SEXTO.-Considerando que, al prosperar el recurso de la demandante y no prosperar la impugnación de la demandada, y ser de aplicación a esta alzada en materia de costas el artículo 398 de la Ley Procesal , no debe hacerse especial atribución de las causadas con la apelación principal, al tiempo que ha de condenarse a la impugnante al abono de las devengadas con su apelación adhesiva.
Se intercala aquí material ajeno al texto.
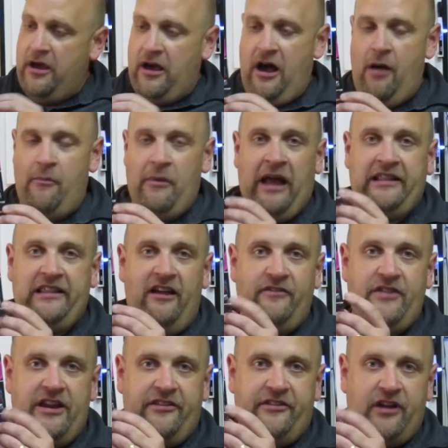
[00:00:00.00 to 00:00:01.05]
I love
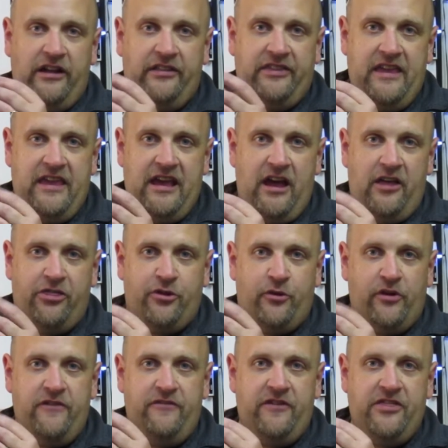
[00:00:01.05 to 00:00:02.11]
that it's got the
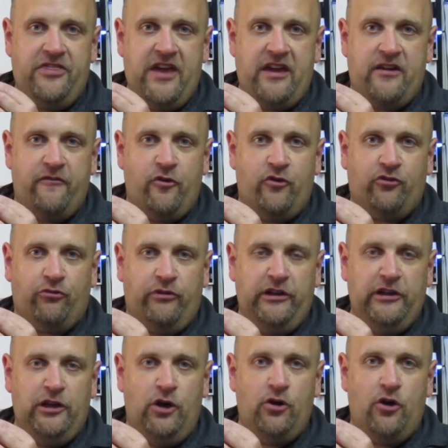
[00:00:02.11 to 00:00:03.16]
35th anniversary
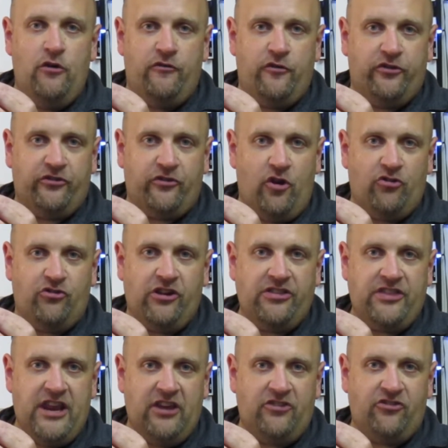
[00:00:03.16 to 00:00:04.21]
logo for Star Trek The
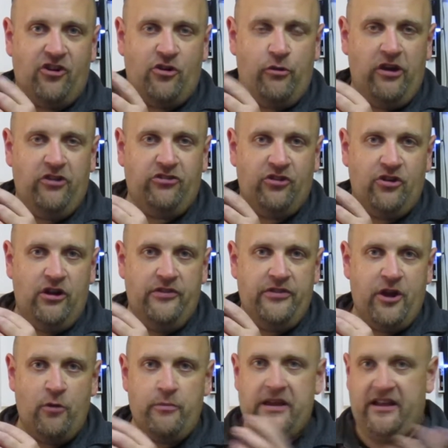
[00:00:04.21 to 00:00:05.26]
Next Generation on
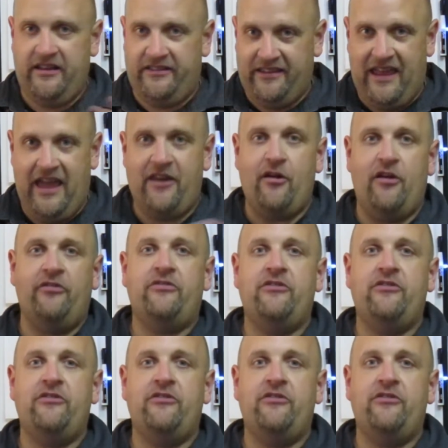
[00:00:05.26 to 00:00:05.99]
there because, again,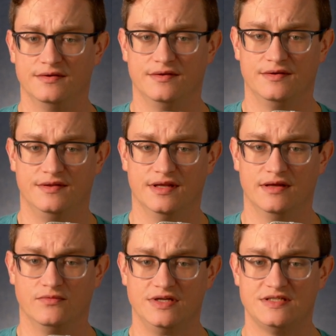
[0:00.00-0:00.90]
the
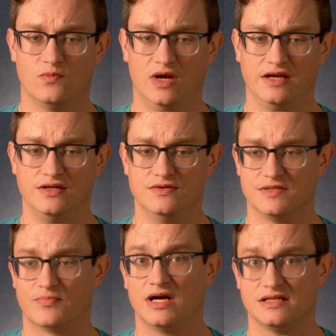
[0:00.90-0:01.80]
reason why I use the
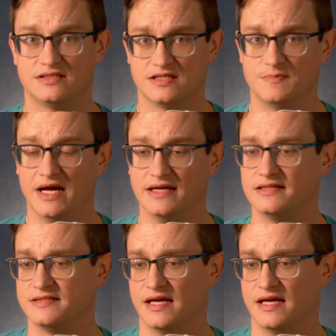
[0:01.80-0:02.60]
processed mics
Vistos los preceptos citados y demás de aplicación.

Fallo

Que, estimando el recurso de apelación interpuesto por la representación de la Comunidad de Propietarios ' DIRECCION000 ' contra la sentencia dictada en fecha ocho de enero de 2014 por el Juzgado de Primera Instancia número Dos de los de Torremolinos en sus autos civiles 1923/2012, y desestimando la impugnación formulada por la representación de la Comunidad de Propietarios ' DIRECCION001 ', debemos revocar y revocamos dicha resolución absolutoria condenando a esta entidad demandada a pagar a la demandante la cantidad de 8.923'68 euros, así como los intereses legales desde la interposición de la demanda hasta su completo y cumplido pago. Igualmente abonará íntegramente las costas de la primera instancia y las de su impugnación de la sentencia, sin que hagamos expresa atribución de las causadas con la apelación principal en tanto ha prosperado.

Notifíquese esta resolución en legal forma haciendo saber a las partes que contra la misma no cabe recurso ordinario alguno.

Devuélvanse los autos originales, con testimonio de ella, al Juzgado de su procedencia a sus efectos.

Así por esta nuestra sentencia, definitivamente juzgando, lo pronunciamos, mandamos y firmamos.

PUBLICACIÓN.-Leída y publicada fue la anterior resolución por el Iltmo. Sr. Magistrado Ponente, celebrándose audiencia pública. Doy fe.